• _Supplied material_
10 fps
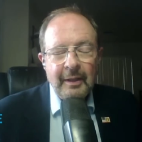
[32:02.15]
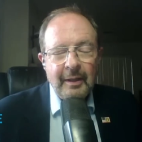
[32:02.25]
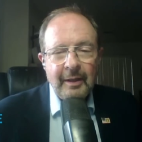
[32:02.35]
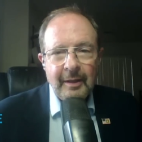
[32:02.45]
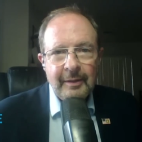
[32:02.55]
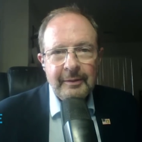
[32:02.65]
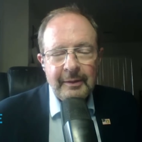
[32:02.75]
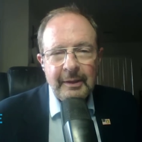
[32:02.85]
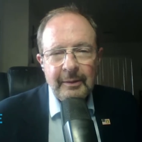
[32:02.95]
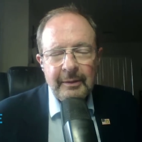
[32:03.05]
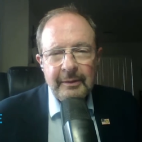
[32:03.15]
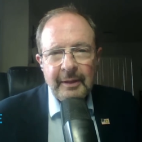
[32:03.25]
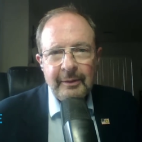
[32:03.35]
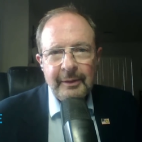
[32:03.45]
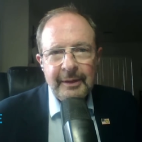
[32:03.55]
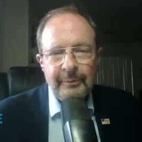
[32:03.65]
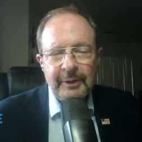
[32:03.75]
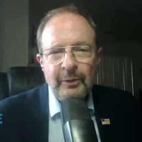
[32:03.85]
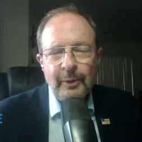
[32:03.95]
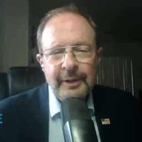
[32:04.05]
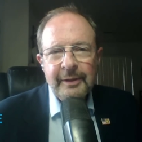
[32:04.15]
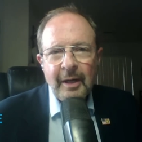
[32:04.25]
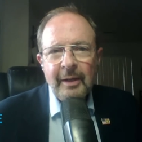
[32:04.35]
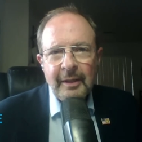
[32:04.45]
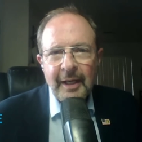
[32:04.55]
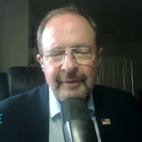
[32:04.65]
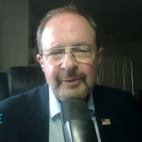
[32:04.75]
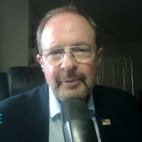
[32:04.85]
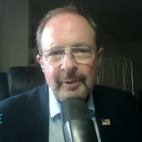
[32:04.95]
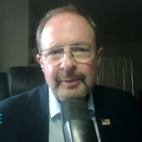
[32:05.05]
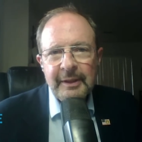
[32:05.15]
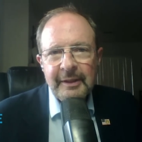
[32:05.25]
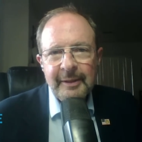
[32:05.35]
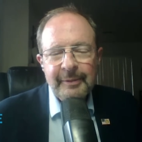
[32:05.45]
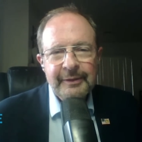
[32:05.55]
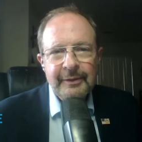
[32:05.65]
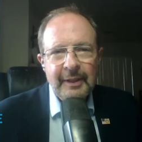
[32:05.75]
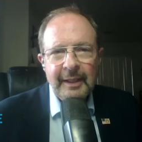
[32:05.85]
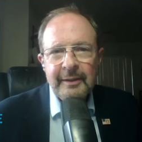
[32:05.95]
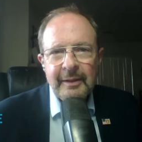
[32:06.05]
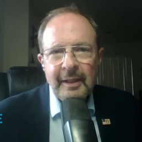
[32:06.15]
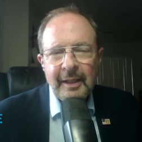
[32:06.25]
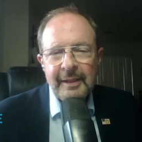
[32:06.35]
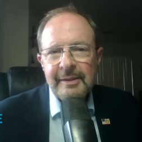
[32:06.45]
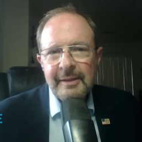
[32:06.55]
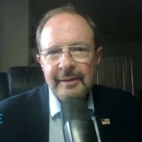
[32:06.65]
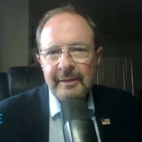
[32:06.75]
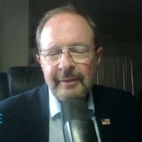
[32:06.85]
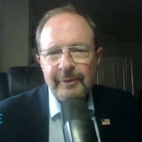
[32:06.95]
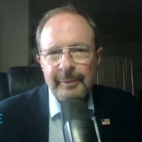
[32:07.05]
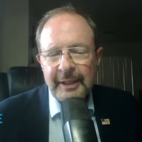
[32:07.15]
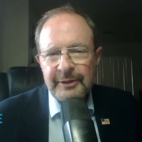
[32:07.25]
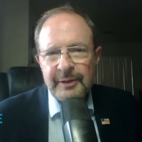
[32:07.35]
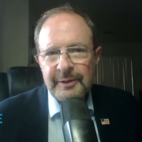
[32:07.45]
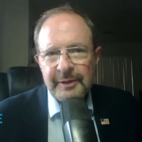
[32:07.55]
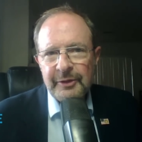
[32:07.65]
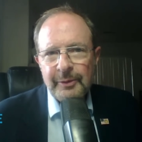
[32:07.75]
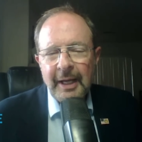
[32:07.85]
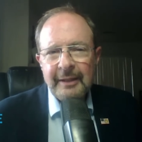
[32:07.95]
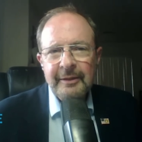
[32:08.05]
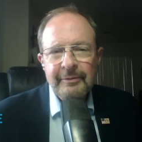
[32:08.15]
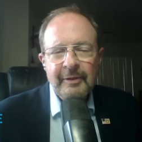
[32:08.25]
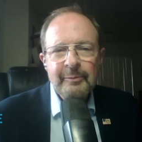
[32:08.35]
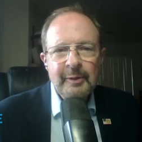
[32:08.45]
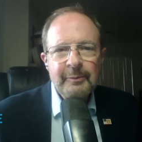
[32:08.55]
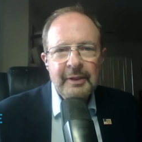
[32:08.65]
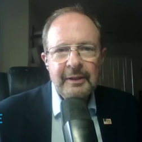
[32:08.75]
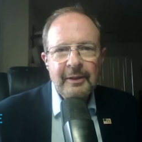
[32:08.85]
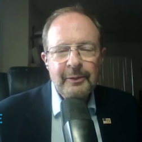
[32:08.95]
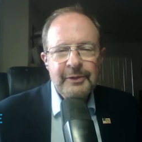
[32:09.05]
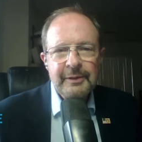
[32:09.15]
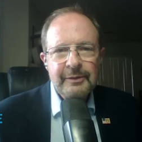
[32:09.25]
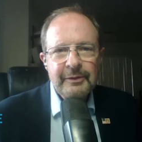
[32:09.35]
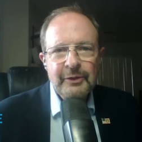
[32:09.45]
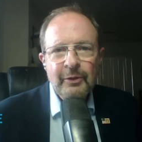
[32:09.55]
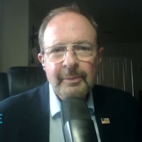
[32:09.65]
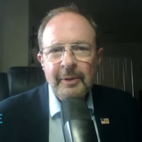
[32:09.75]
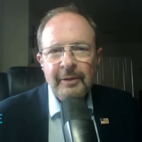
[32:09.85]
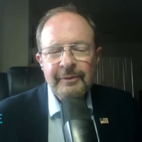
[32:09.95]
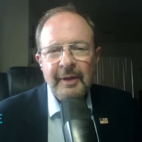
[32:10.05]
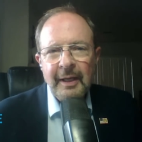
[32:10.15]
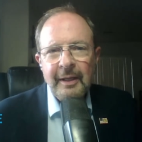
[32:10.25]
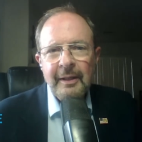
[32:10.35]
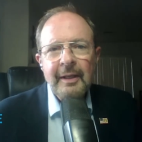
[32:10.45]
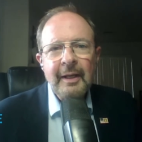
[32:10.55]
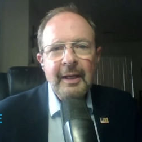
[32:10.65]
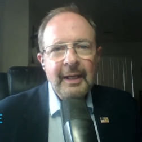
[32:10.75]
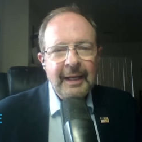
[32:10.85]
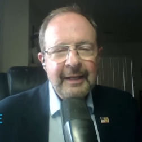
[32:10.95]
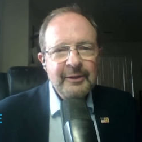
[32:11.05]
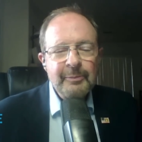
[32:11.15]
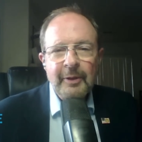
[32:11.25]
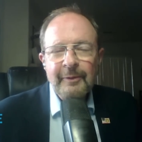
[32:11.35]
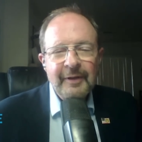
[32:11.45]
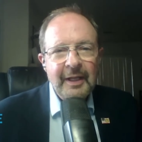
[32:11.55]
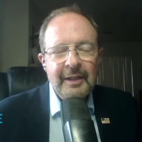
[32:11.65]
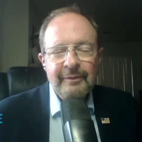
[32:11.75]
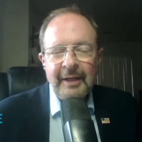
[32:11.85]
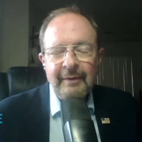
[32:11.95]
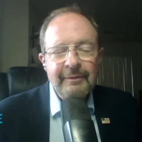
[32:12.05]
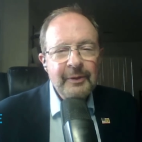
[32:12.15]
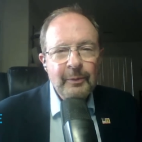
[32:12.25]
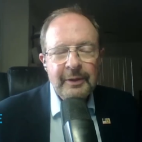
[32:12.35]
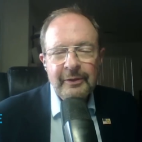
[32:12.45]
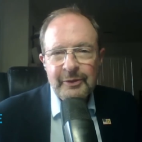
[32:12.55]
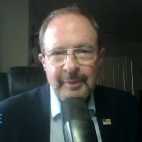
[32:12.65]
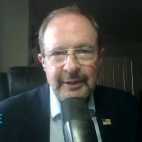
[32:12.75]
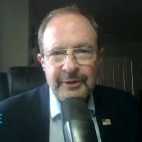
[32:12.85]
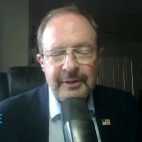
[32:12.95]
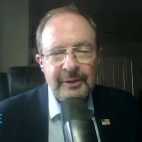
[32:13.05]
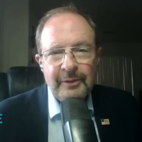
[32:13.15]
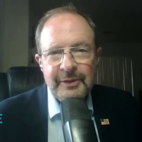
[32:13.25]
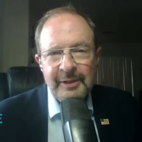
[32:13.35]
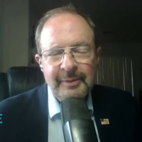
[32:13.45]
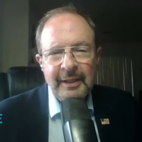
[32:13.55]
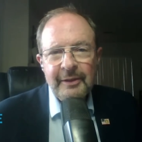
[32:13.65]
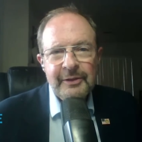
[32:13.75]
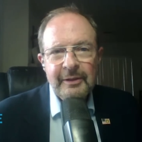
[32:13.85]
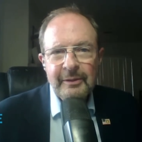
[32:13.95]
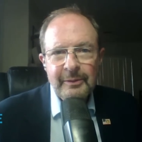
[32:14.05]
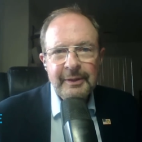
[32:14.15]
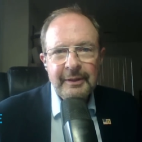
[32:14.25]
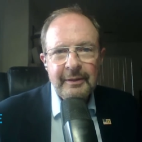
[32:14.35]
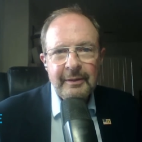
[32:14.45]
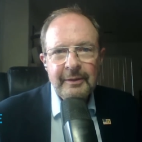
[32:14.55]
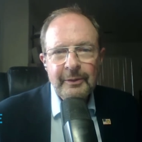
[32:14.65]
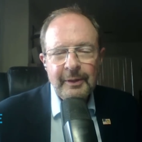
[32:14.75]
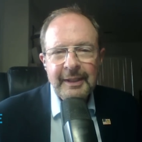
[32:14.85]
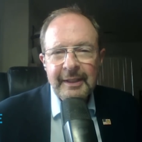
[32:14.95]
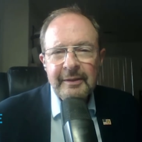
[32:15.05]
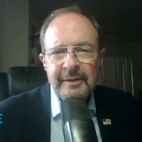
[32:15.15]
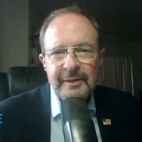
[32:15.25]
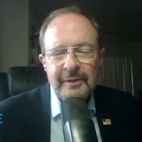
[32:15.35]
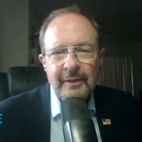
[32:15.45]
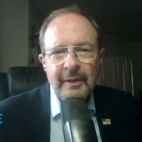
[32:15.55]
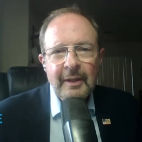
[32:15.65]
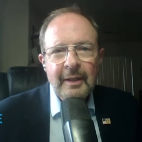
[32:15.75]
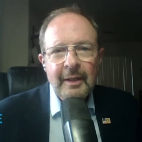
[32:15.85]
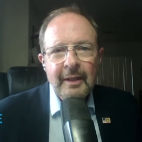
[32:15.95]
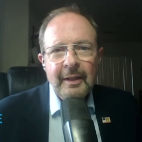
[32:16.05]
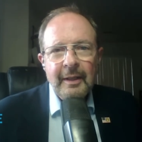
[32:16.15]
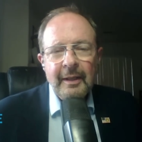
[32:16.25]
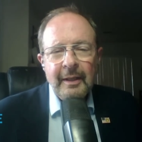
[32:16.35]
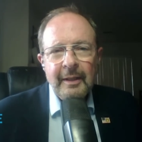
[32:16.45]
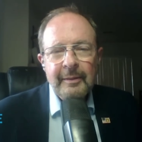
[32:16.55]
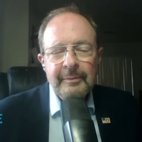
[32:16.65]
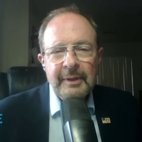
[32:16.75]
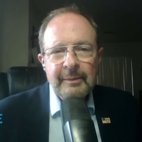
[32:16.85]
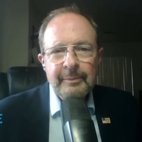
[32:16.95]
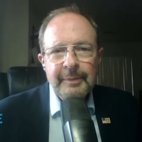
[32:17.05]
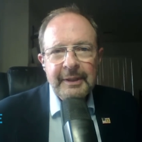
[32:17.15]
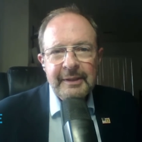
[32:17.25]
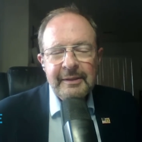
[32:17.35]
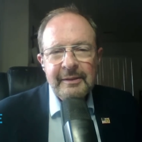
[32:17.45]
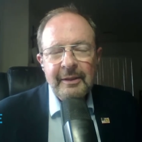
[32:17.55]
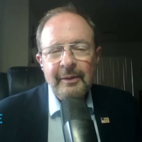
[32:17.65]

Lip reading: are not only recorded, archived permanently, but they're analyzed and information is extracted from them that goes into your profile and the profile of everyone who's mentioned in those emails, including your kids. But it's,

• _Aim of the task_
Because the pictures are not wanted, retype every record exactly without them.

• _Completed exercise_
10 fps
[32:02.15]
[32:02.25]
[32:02.35]
[32:02.45]
[32:02.55]
[32:02.65]
[32:02.75]
[32:02.85]
[32:02.95]
[32:03.05]
[32:03.15]
[32:03.25]
[32:03.35]
[32:03.45]
[32:03.55]
[32:03.65]
[32:03.75]
[32:03.85]
[32:03.95]
[32:04.05]
[32:04.15]
[32:04.25]
[32:04.35]
[32:04.45]
[32:04.55]
[32:04.65]
[32:04.75]
[32:04.85]
[32:04.95]
[32:05.05]
[32:05.15]
[32:05.25]
[32:05.35]
[32:05.45]
[32:05.55]
[32:05.65]
[32:05.75]
[32:05.85]
[32:05.95]
[32:06.05]
[32:06.15]
[32:06.25]
[32:06.35]
[32:06.45]
[32:06.55]
[32:06.65]
[32:06.75]
[32:06.85]
[32:06.95]
[32:07.05]
[32:07.15]
[32:07.25]
[32:07.35]
[32:07.45]
[32:07.55]
[32:07.65]
[32:07.75]
[32:07.85]
[32:07.95]
[32:08.05]
[32:08.15]
[32:08.25]
[32:08.35]
[32:08.45]
[32:08.55]
[32:08.65]
[32:08.75]
[32:08.85]
[32:08.95]
[32:09.05]
[32:09.15]
[32:09.25]
[32:09.35]
[32:09.45]
[32:09.55]
[32:09.65]
[32:09.75]
[32:09.85]
[32:09.95]
[32:10.05]
[32:10.15]
[32:10.25]
[32:10.35]
[32:10.45]
[32:10.55]
[32:10.65]
[32:10.75]
[32:10.85]
[32:10.95]
[32:11.05]
[32:11.15]
[32:11.25]
[32:11.35]
[32:11.45]
[32:11.55]
[32:11.65]
[32:11.75]
[32:11.85]
[32:11.95]
[32:12.05]
[32:12.15]
[32:12.25]
[32:12.35]
[32:12.45]
[32:12.55]
[32:12.65]
[32:12.75]
[32:12.85]
[32:12.95]
[32:13.05]
[32:13.15]
[32:13.25]
[32:13.35]
[32:13.45]
[32:13.55]
[32:13.65]
[32:13.75]
[32:13.85]
[32:13.95]
[32:14.05]
[32:14.15]
[32:14.25]
[32:14.35]
[32:14.45]
[32:14.55]
[32:14.65]
[32:14.75]
[32:14.85]
[32:14.95]
[32:15.05]
[32:15.15]
[32:15.25]
[32:15.35]
[32:15.45]
[32:15.55]
[32:15.65]
[32:15.75]
[32:15.85]
[32:15.95]
[32:16.05]
[32:16.15]
[32:16.25]
[32:16.35]
[32:16.45]
[32:16.55]
[32:16.65]
[32:16.75]
[32:16.85]
[32:16.95]
[32:17.05]
[32:17.15]
[32:17.25]
[32:17.35]
[32:17.45]
[32:17.55]
[32:17.65]

Lip reading: are not only recorded, archived permanently, but they're analyzed and information is extracted from them that goes into your profile and the profile of everyone who's mentioned in those emails, including your kids. But it's,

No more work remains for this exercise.